With terrible clarity, clarity greater than even he had experienced in the moment itself, he saw his hands pull out the little transporter tag, put it on the pile of chips, and beam them away. Then his sight was his own again, and he was looking at Troi, and Hessan standing beside her, with a quirk of nasty smile on her face. And he still couldn't move a muscle.
"Why, it's quite true," said the counselor with great interest. "You were quite correct to send for me, Hessan. You did see what you thought you saw. Not the same chips at all. Where did those go, I wonder?"
She looked at Geordi. "Two of you," she said to her security people. "Haul him up out of there. Take him down to the Agony Booth by my quarters: that one's still working. We'll have a nice long talk. Good. One thing first."
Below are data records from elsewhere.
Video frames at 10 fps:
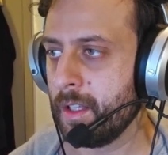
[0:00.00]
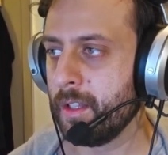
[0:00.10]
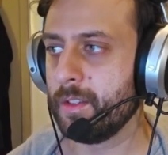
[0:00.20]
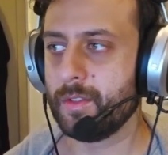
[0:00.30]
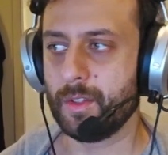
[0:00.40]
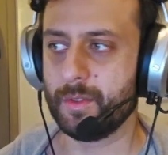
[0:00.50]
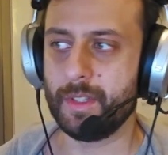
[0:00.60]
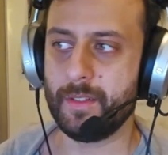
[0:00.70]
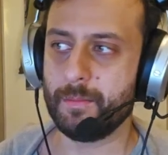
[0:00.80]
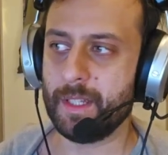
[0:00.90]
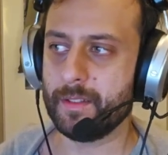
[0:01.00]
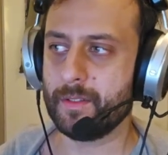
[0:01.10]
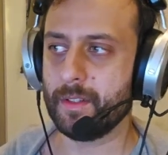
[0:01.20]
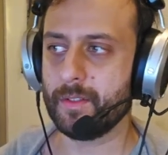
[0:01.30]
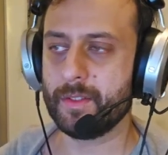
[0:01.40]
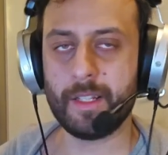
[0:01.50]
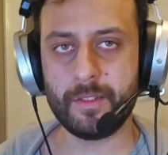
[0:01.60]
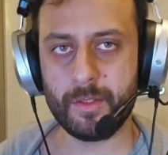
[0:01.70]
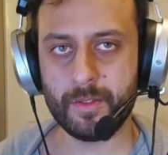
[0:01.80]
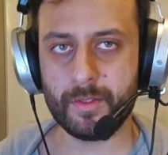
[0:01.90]
So this means
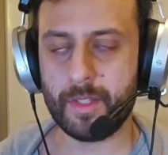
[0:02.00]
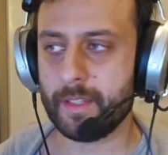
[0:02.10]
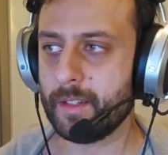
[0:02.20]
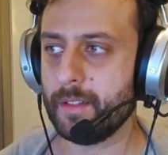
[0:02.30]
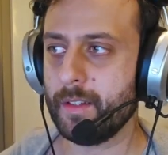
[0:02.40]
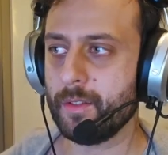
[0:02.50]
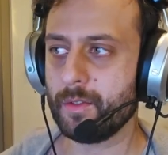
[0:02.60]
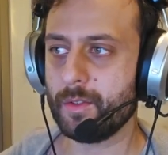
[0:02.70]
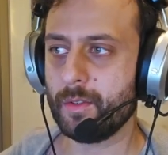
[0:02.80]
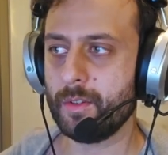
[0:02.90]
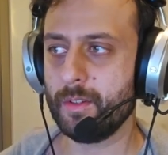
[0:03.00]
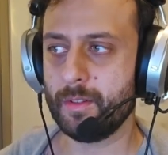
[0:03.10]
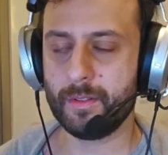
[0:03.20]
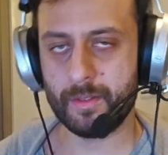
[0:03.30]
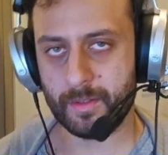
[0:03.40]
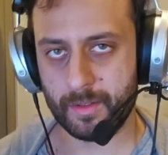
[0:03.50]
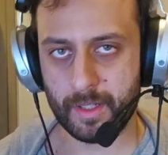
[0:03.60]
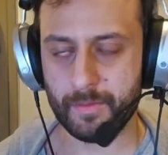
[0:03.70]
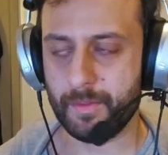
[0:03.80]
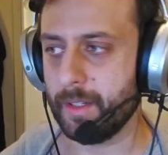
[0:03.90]
Celsius text editing controller
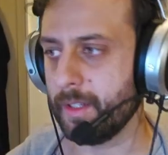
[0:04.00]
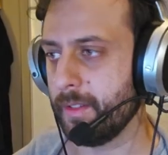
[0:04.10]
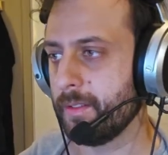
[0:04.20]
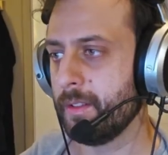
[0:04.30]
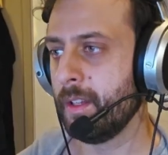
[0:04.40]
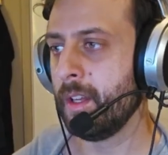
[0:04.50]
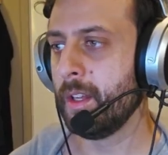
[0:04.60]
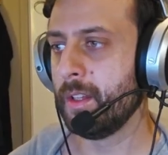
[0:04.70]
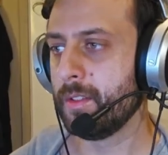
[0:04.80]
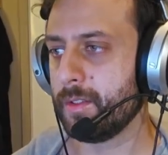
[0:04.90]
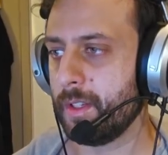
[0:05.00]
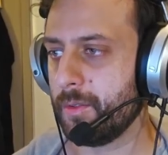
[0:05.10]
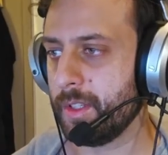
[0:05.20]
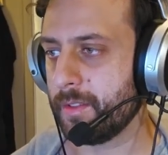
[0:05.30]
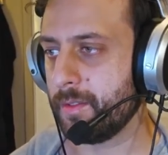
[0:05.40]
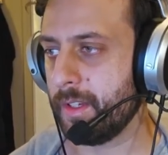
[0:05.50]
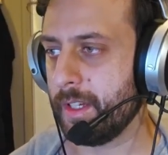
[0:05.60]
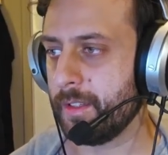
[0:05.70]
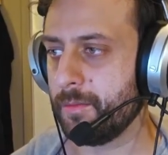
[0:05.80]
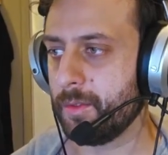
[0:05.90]
and Fahrenheit. So now we just add
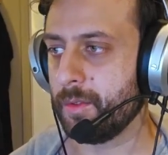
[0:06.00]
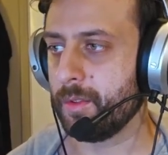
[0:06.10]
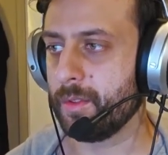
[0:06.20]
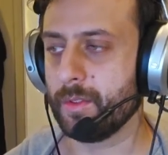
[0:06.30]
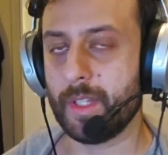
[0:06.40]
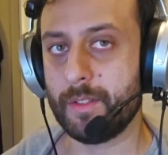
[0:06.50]
them to the text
She pulled the knife out of her boot and took Geordi's bare arm, studying it for a moment. "Let's see. Yes, there it is. I don't want us being interrupted."
She cut. Geordi couldn't even cry out, and a moment later the counselor held up the bloodied intradermal implant, dropped it on the floor, and crushed it under her heel. "That's better. Now, Hessan, as for you-you've been waiting for a promotion, haven't you? Some little while now."
"Yes, Counselor," she said, still smiling. "I didn't think it was likely to come soon, though."
"Oh, no problem with that. You take over this operation. Granted, there are three assistant chiefs ahead of you, but they can't really do the job, can they?-we both know that." The two smiled at each other conspiratorially. "Get moving now," the counselor said, "and get this ship running again quickly. We have problems to deal with."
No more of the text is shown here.